Surgeons agree that the understanding, diagnosis, classification, and treatment of astigmatism should be straightforward to those in the medical field. I have found, however, that this sentiment is not the reality for refractive surgeons and ophthalmologists in general. Ask a colleague to explain mixed astigmatism, and it is likely that the reply will include a fair amount of hemming and hawing.
Why is the treatment of astigmatism so perplexing? I believe this type of refractive error first bewilders ophthalmologists during their residency. The toughest OKAP book for residents to understand and apply clinically is on optics. I can imagine the number of residents who have insisted on disregarding this book and hoped that the other sections would carry them through their OKAP testing. To neglect a clear understanding of optics can be detrimental, because, in cataract implant and refractive surgery, understanding optics is the foundation for hitting the refractive target!If the ophthalmologist proceeds to perform refractive and lenticular surgery without fully understanding optics and refraction, it would be analogous to flying a plane without an understanding of its fundamental elements.
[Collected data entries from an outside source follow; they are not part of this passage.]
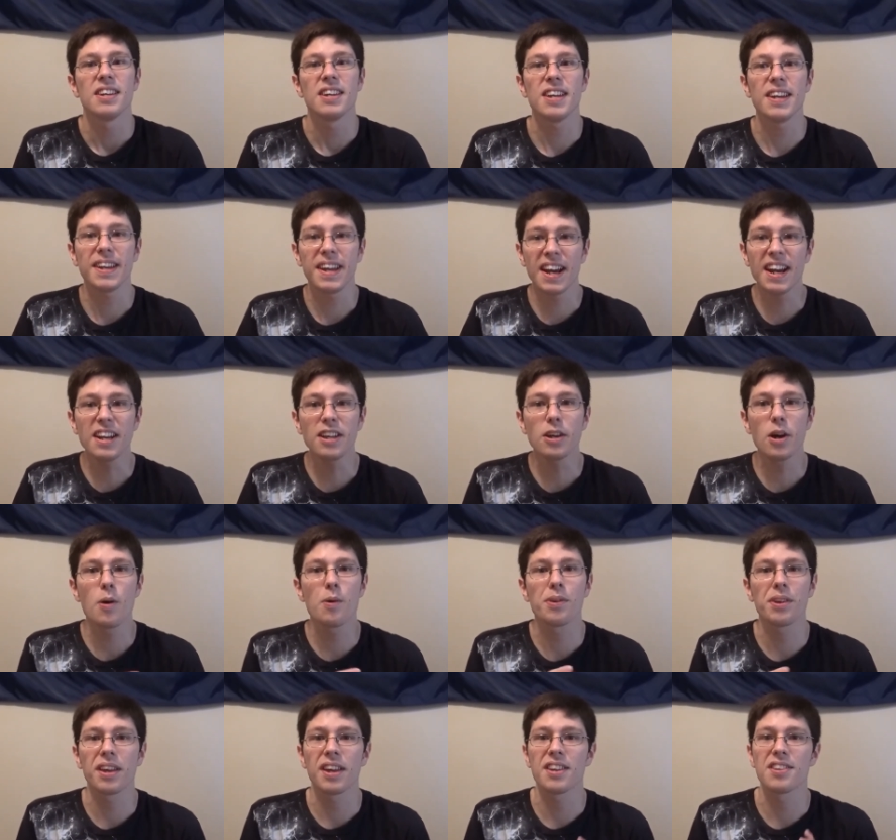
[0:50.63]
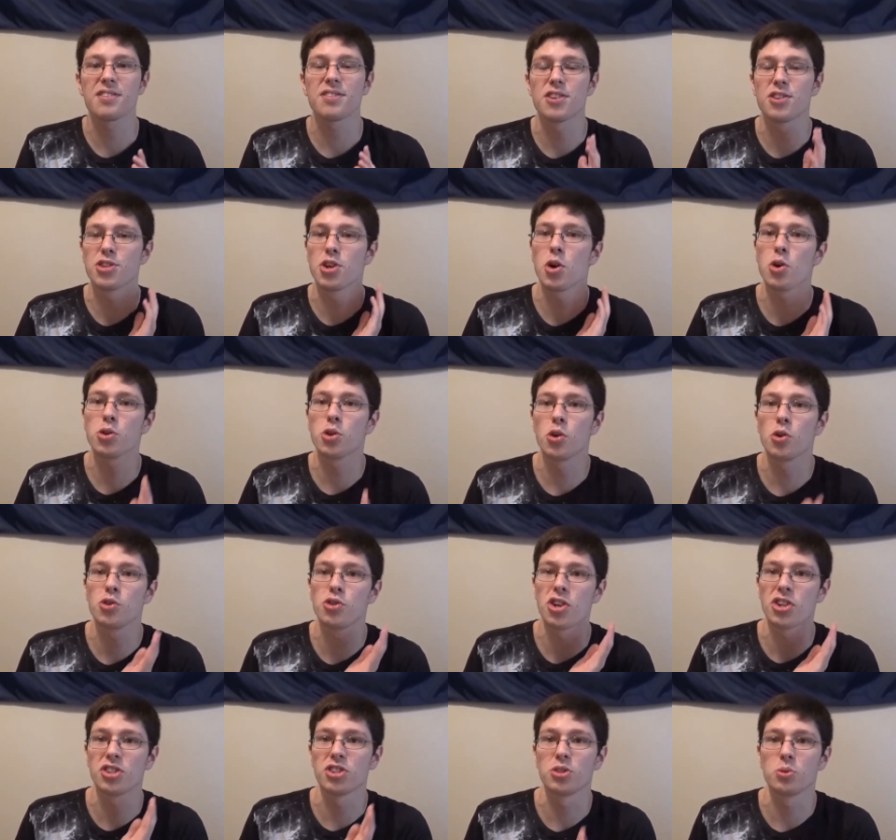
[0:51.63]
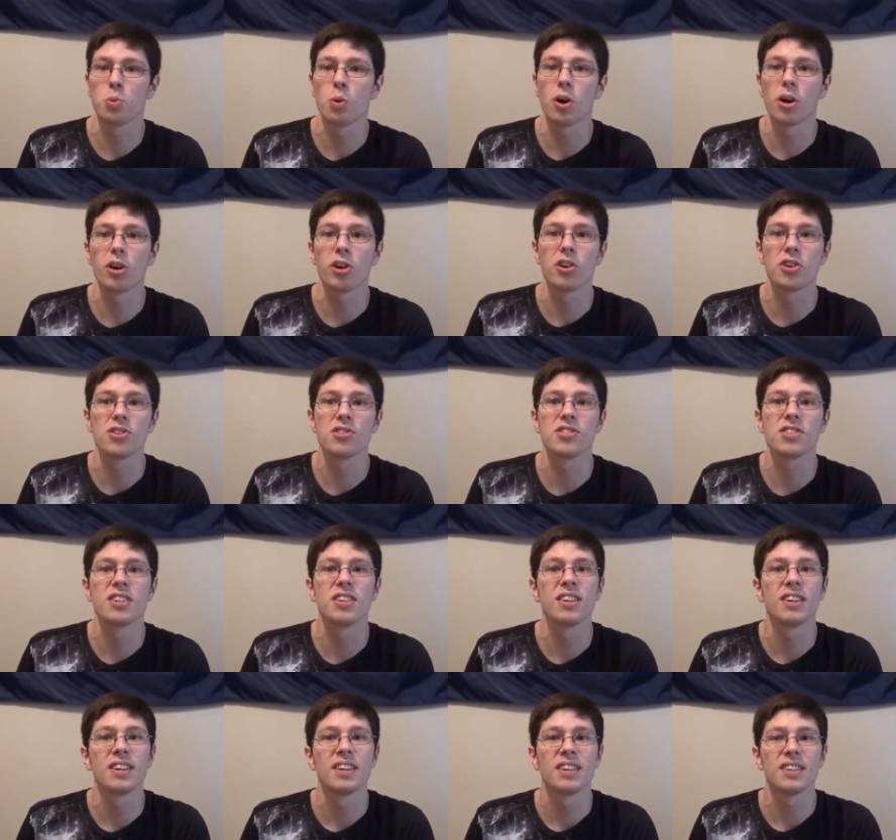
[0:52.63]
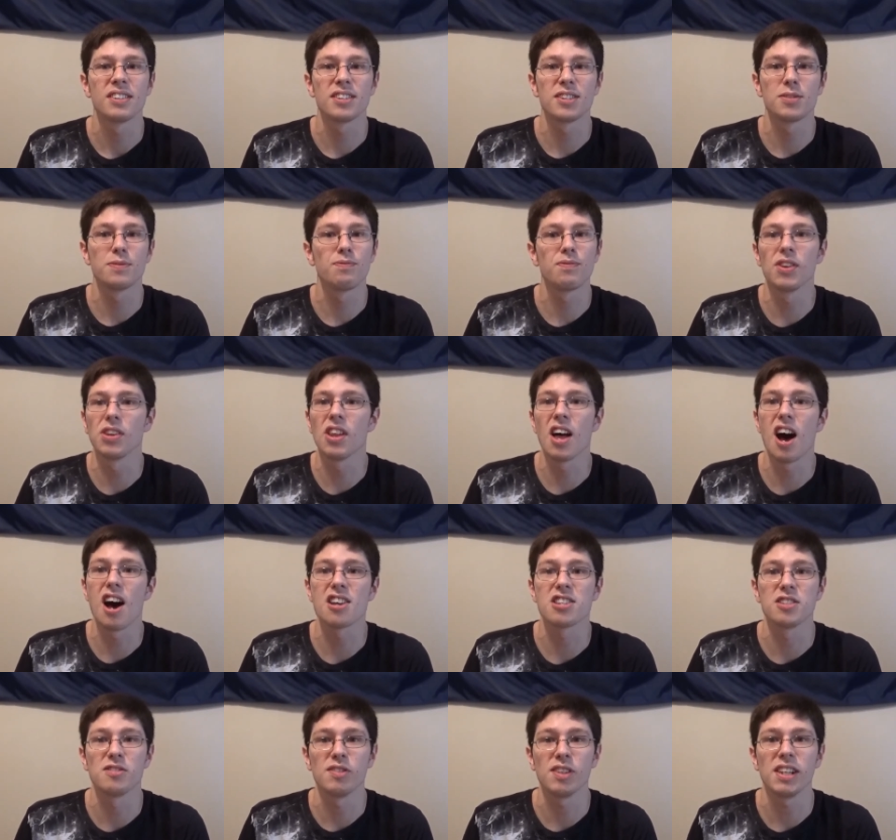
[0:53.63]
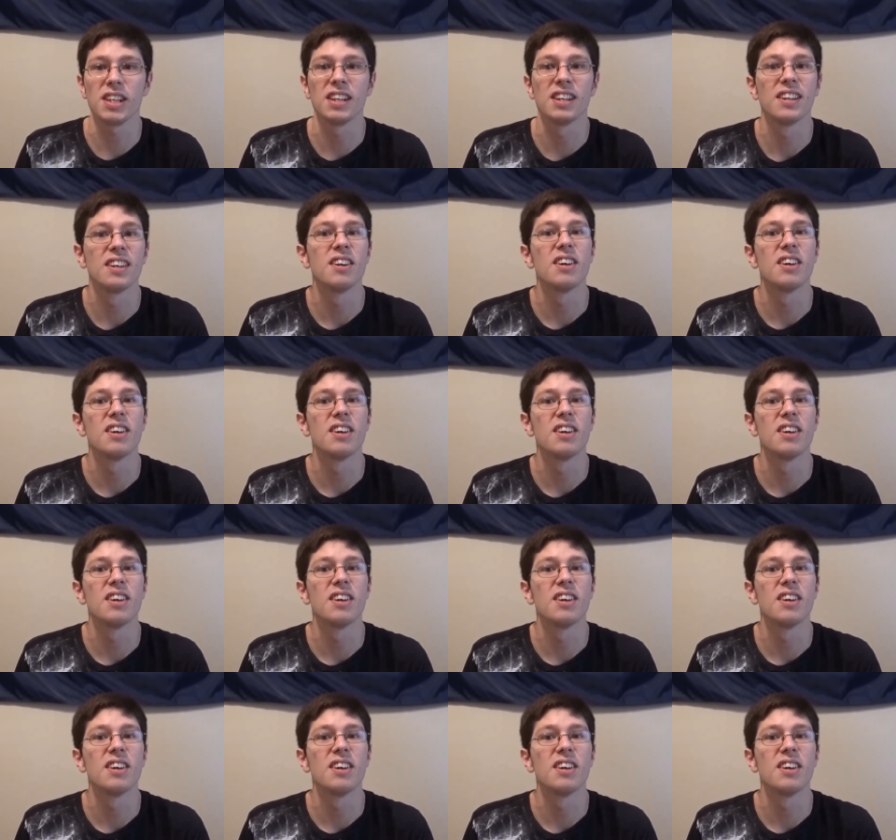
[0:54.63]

it kind of goes against the social justice warriors' just philosophy.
This issue of Cataract & Refractive Surgery Today places emphasis on treating astigmatism. Choosing a treatment for this refractive error depends on whether we are referring to the patient's corneal surface or refraction. Corneal astigmatism occurs whenever the central corneal surface is not spherical. In some cases, however, the spherical eye can still have an astigmatic refraction. The astigmatism in these cases originates from the posterior corneal surface, the anterior and posterior crystalline surfaces, or possibly even the retinal surface. Astigmatism can be further delineated as regular, nonorthogonal, or irregular.
Surgeons treat regular astigmatism with symmetric (conventional) tissue removal (ablation), symmetric optics, IOLs, spectacles, or soft contact lenses. The remaining classifications require an asymmetric (custom) ablation or a rigid contact lens to correct the asymmetric surface (refraction). Regarding the diagnosis of astigmatism, we have numerous tools, such as retinoscopy, refraction, trial frame lenses, keratometers, placido discs, photokeratoscopy, autorefraction, keratometers, automated corneal topography, wavefront analysis, and ray-tracing technology. As we peruse this list of methods, we navigate the initial qualification to the ultimate quantification of ocular astigmatism.
The staff and contributors of CRSToday hope that this issue will provide key information on the diagnosis, understanding, and management of a condition that is part of the “bread and butter” of the cataract and refractive surgical process. In this issue, Sam Omar, MD, provides us with an overview of astigmatism treatment. James Gills, MD, and Myra Cherchio, COMT, discuss treating pre-existing astigmatism in cataract patients. Maurice John, MD, writes about treating high hyperopic astigmatism. Douglas Grayson, MD; Michael Rosenberg, MD; Thomas Chi, MD; and Tal Raviv, MD, share their thoughts on a challenging astigmatism case. Finally, Peter Hersh, MD, discusses the aspects of surgically induced astigmatism after CK. I believe that the following pages cover the topic well, and I trust that you will find this issue helpful in your practice.